“Samford has enjoyed a celebrated reputation in the Southeast and across the nation with regard to our voice area. At the heart of this reputation is Russell Hedger who prepared generations of singers who perform, teach and minister in places of distinction and leadership. He is quite simply one of the great heroes of Samford’s history,” said Joe Hopkins, dean of the School of the Arts.
At 96, Russell passed away this summer. He spent 30 years teaching voice at Samford and retired in 1995. He led the voice area, teaching voice, diction, vocal literature and pedagogy while maintaining an active career performing. He was a guest performer with the Birmingham, Louisville, and Chattanooga Symphonies. He was a soloist with the Kentucky Opera Association, Opera at Tanglewood and the Opera at the University of Alabama.
He received a B.M.E. from the University of Louisville School of Music in Kentucky 1952, M.S.M. School of Sacred Music of Southern Baptist Theological Seminary 1955, and continued studies at University of Southern California. He taught at University of Alabama, Anderson College and Troy State University prior to teaching at Samford. Russell was married to Joyce Ash Hedger and had two sons.

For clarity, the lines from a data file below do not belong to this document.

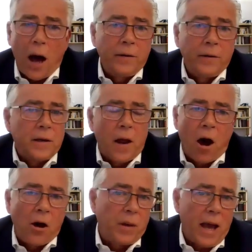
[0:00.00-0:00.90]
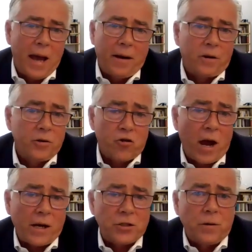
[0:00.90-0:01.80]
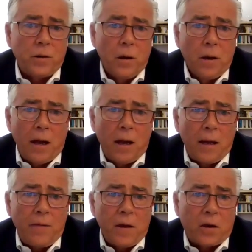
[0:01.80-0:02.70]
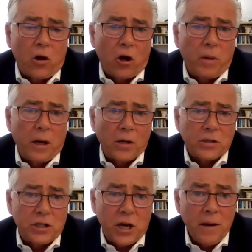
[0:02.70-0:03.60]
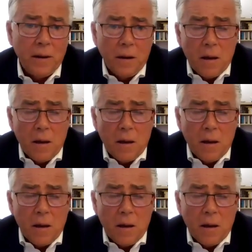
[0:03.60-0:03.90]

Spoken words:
undeniably had a contraction in the economy last year.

“More than just a voice teacher, Russell was one of the kindest, gentlest people I have ever known. Few people know that Russell was an artist and loved to write limericks. He was also an avid gardener,” said Kenny Gannon, a former voice student. Gannon also shared that Russell had served in the army in World War II and fought in the Battle of the Bulge.

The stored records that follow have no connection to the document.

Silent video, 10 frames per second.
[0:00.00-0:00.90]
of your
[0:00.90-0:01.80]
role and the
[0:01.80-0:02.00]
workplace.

In 2011, Samford hosted a concert featuring former student Gran Wilson and many tributes were recorded at that time. Words such as “exceptional” and “committed to his students” were echoed by many of the contributors including three former deans, Gene Black, Milburn Price and Claude Rhea.

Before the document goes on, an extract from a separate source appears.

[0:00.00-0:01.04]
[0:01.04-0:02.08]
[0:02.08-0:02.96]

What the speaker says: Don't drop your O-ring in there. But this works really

He is remembered fondly by the many students he taught and the Samford community. “Russell Hedger was the type of voice teacher and person that we all aspire to be. He gave 100% of his time and effort to his students, whether they be his best or his weakest and they loved him for it. He simply loved teaching singing and shared this love with his students. Russell was constantly striving to be a better singer and teacher. He was a lifelong learner. He will be missed and remembered by those of us who were fortunate to know him,” said retired music faculty Randall Richardson.
A service to celebrate the life of Mr. Hedger will be held at a later date.